YOUR TASK
Below, some lines carry pictures; leave those pictures out and retype exactly the lines from the one with "[4:07.17-4:07.64]" through the one with "[4:16.44-4:17.44]".

RECORDS PROVIDED
================
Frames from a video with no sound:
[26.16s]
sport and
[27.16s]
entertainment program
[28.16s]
================
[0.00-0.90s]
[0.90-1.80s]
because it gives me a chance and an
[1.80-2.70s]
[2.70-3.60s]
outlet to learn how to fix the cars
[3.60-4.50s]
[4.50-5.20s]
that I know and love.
================
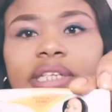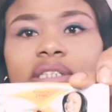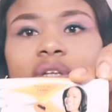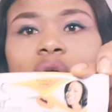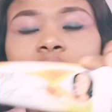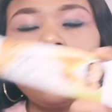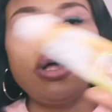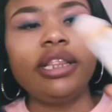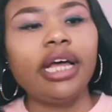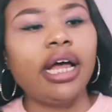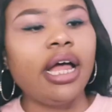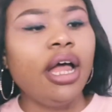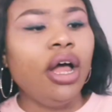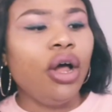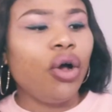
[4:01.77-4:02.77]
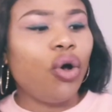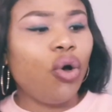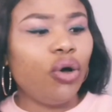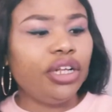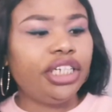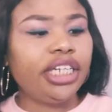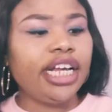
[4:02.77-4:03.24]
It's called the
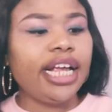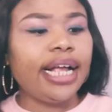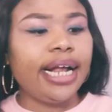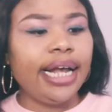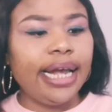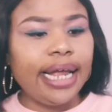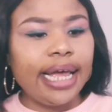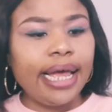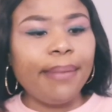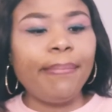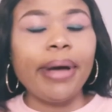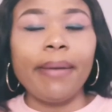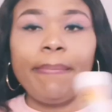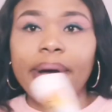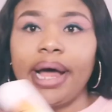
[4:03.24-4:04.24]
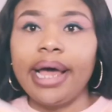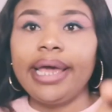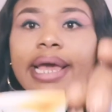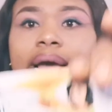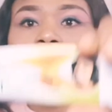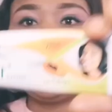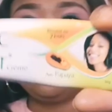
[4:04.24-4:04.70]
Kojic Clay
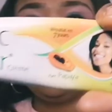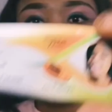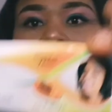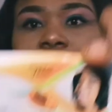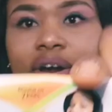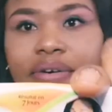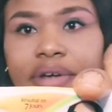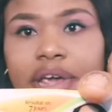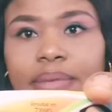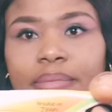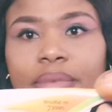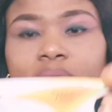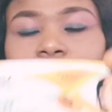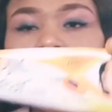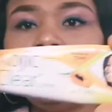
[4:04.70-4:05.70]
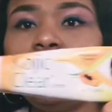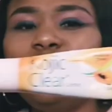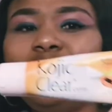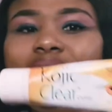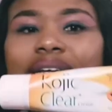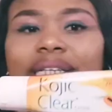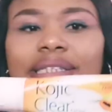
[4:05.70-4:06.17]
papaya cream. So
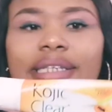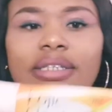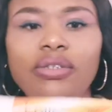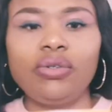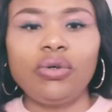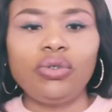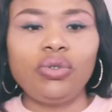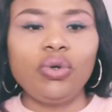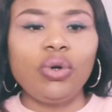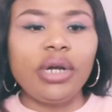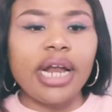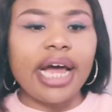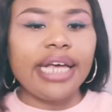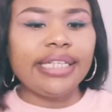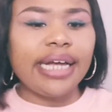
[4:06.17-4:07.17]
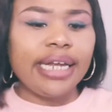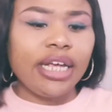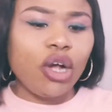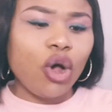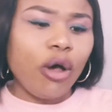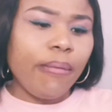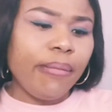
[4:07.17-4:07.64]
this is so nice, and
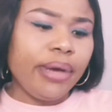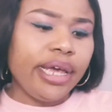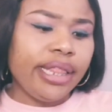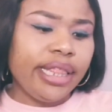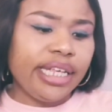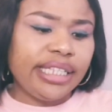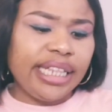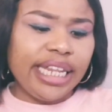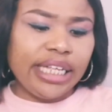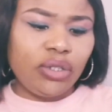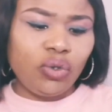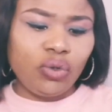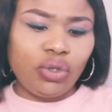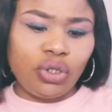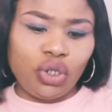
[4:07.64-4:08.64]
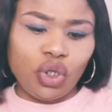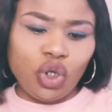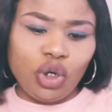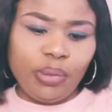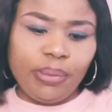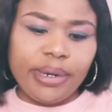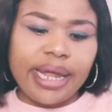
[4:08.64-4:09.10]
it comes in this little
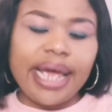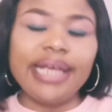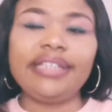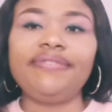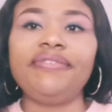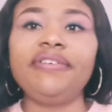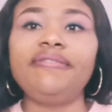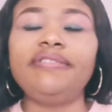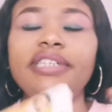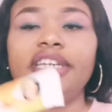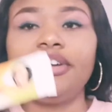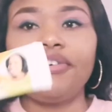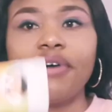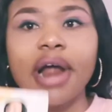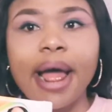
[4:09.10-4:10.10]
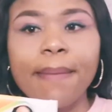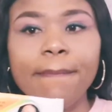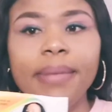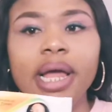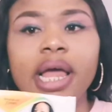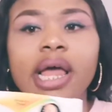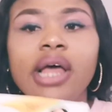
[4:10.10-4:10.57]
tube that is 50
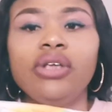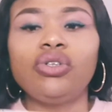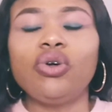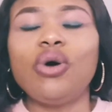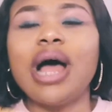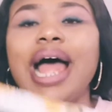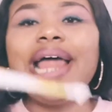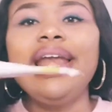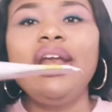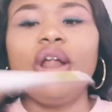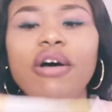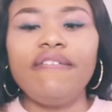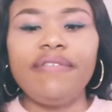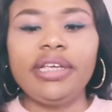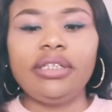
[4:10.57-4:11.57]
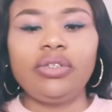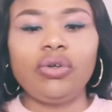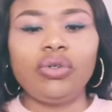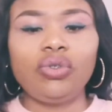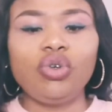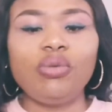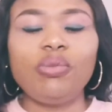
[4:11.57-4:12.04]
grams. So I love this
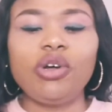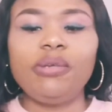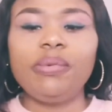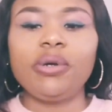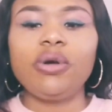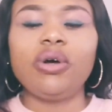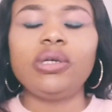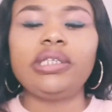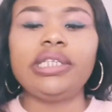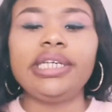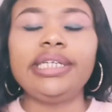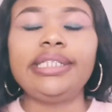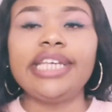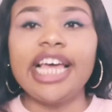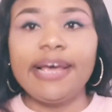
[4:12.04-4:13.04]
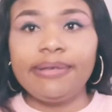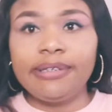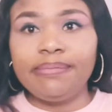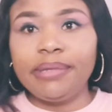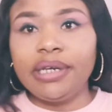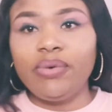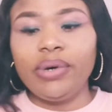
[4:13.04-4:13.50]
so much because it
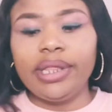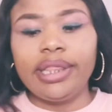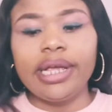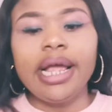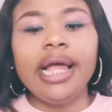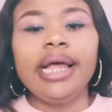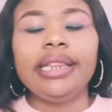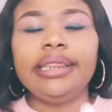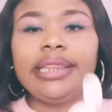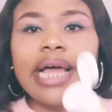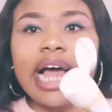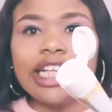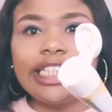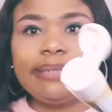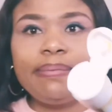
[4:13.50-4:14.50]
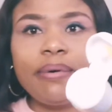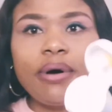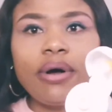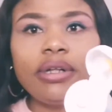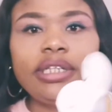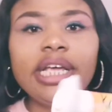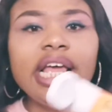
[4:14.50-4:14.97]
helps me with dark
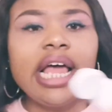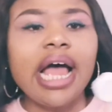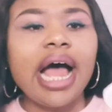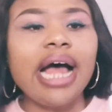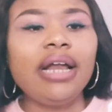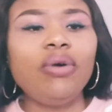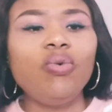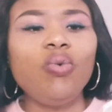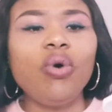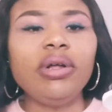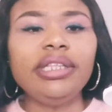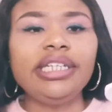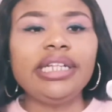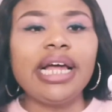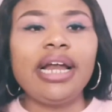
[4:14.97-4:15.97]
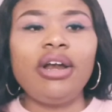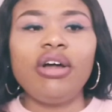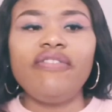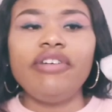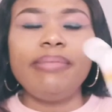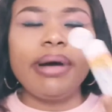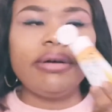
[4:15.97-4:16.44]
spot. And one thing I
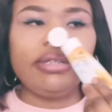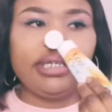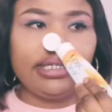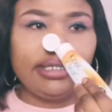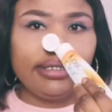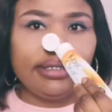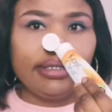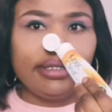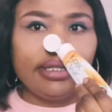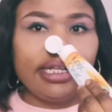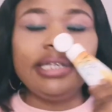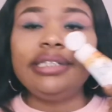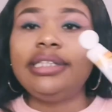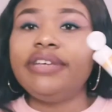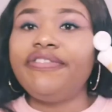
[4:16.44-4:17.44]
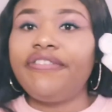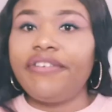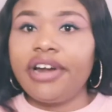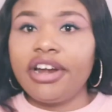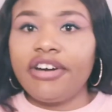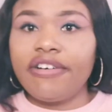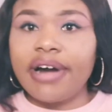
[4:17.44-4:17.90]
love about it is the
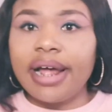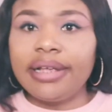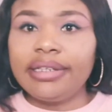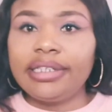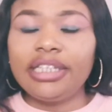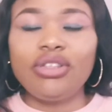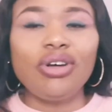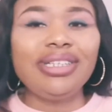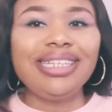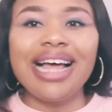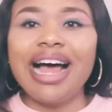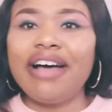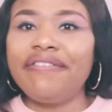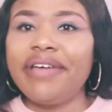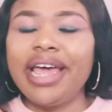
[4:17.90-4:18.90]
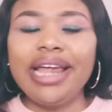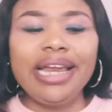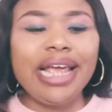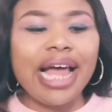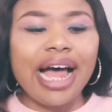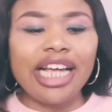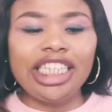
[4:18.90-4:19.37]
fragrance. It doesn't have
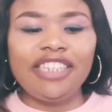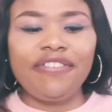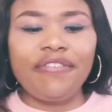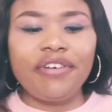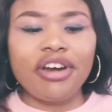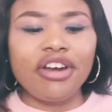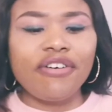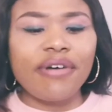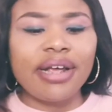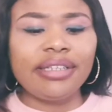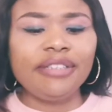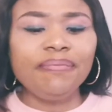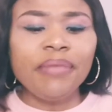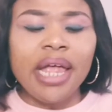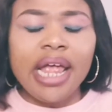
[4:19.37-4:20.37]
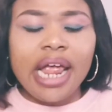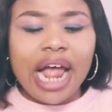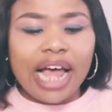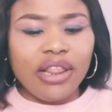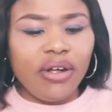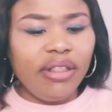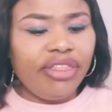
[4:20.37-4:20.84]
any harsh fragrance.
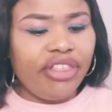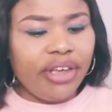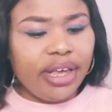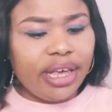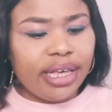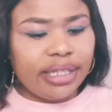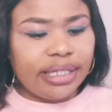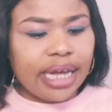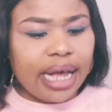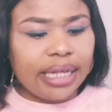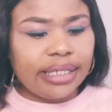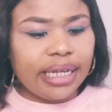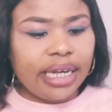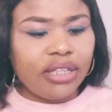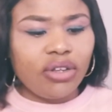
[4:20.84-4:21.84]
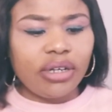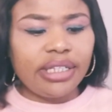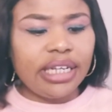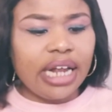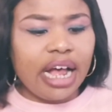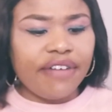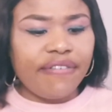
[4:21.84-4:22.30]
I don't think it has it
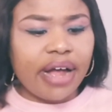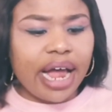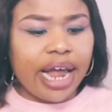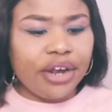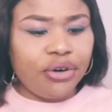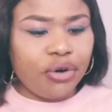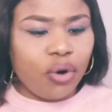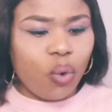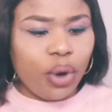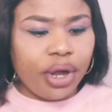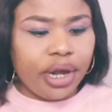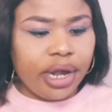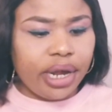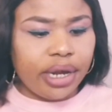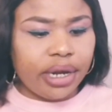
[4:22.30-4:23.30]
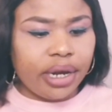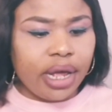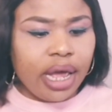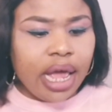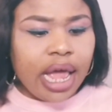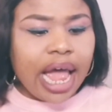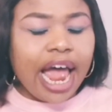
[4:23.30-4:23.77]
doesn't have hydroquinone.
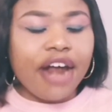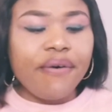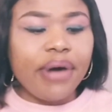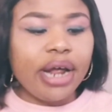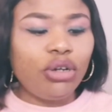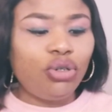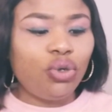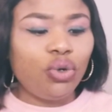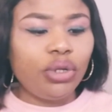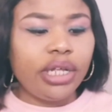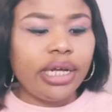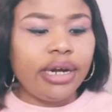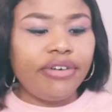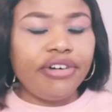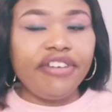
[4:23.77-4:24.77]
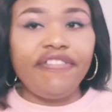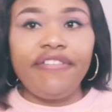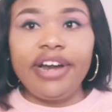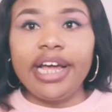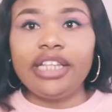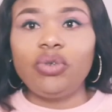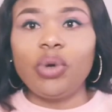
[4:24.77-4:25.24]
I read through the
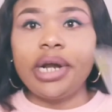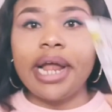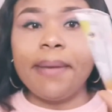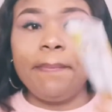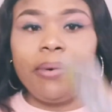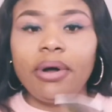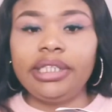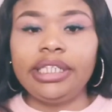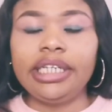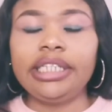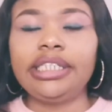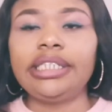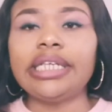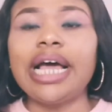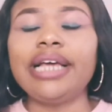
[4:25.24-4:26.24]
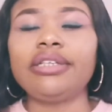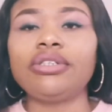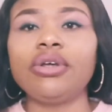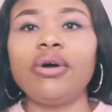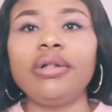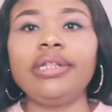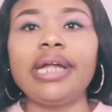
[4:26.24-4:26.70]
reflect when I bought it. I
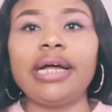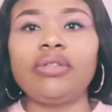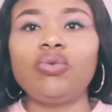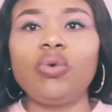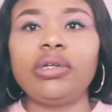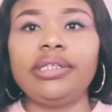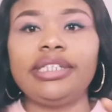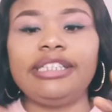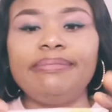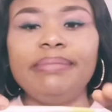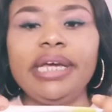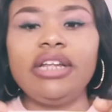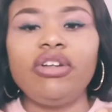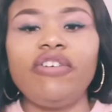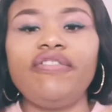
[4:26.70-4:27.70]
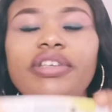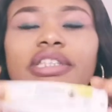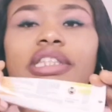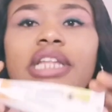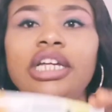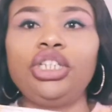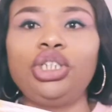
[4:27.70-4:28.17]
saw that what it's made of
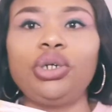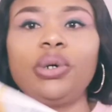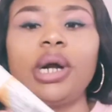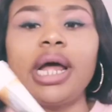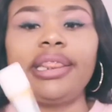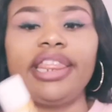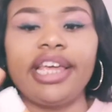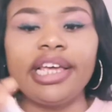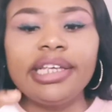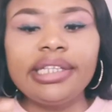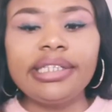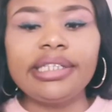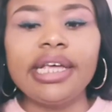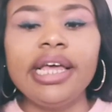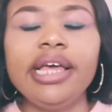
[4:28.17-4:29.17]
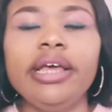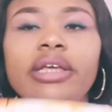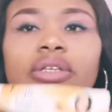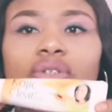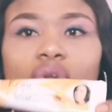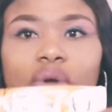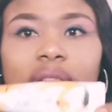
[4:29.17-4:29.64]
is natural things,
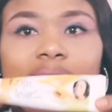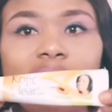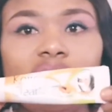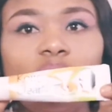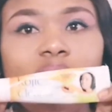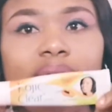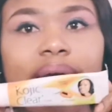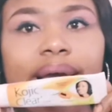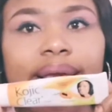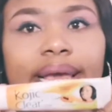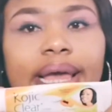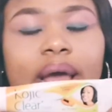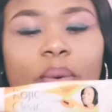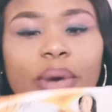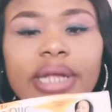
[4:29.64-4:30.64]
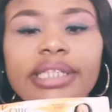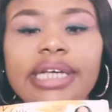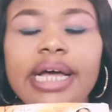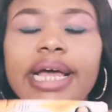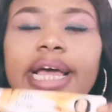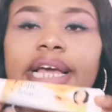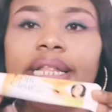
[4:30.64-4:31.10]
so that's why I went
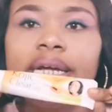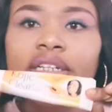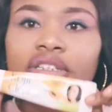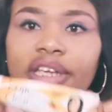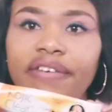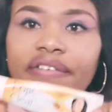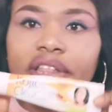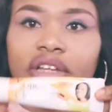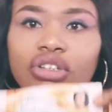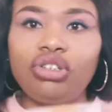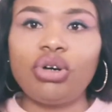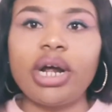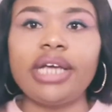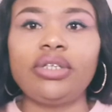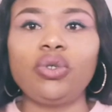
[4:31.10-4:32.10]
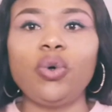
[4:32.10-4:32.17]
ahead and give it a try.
================
RESULT OF THE EXERCISE
[4:07.17-4:07.64]
this is so nice, and
[4:07.64-4:08.64]
[4:08.64-4:09.10]
it comes in this little
[4:09.10-4:10.10]
[4:10.10-4:10.57]
tube that is 50
[4:10.57-4:11.57]
[4:11.57-4:12.04]
grams. So I love this
[4:12.04-4:13.04]
[4:13.04-4:13.50]
so much because it
[4:13.50-4:14.50]
[4:14.50-4:14.97]
helps me with dark
[4:14.97-4:15.97]
[4:15.97-4:16.44]
spot. And one thing I
[4:16.44-4:17.44]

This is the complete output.